__SUPPLIED INFORMATION__.

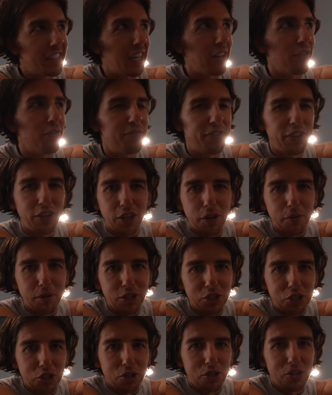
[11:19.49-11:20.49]
I'll fill you
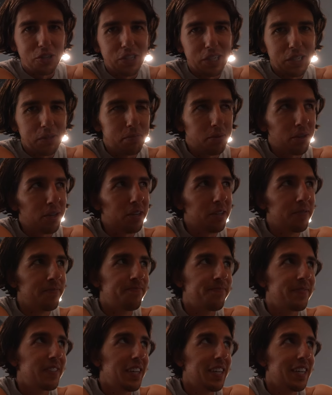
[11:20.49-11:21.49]
in shortly, but
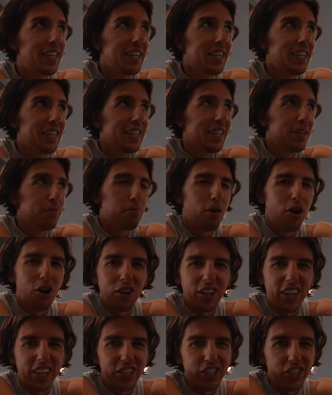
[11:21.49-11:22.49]

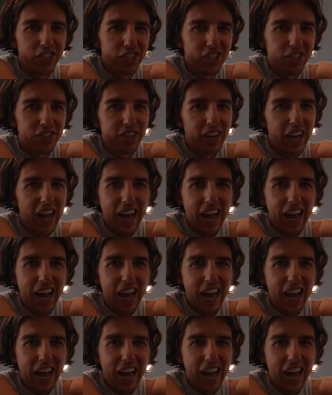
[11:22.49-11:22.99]
polished,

__EXERCISE GOAL__. All of the data above should be transcribed verbatim, with pictures omitted.

__SOLUTION TO THIS TASK__.
[11:19.49-11:20.49]
I'll fill you
[11:20.49-11:21.49]
in shortly, but
[11:21.49-11:22.49]

[11:22.49-11:22.99]
polished,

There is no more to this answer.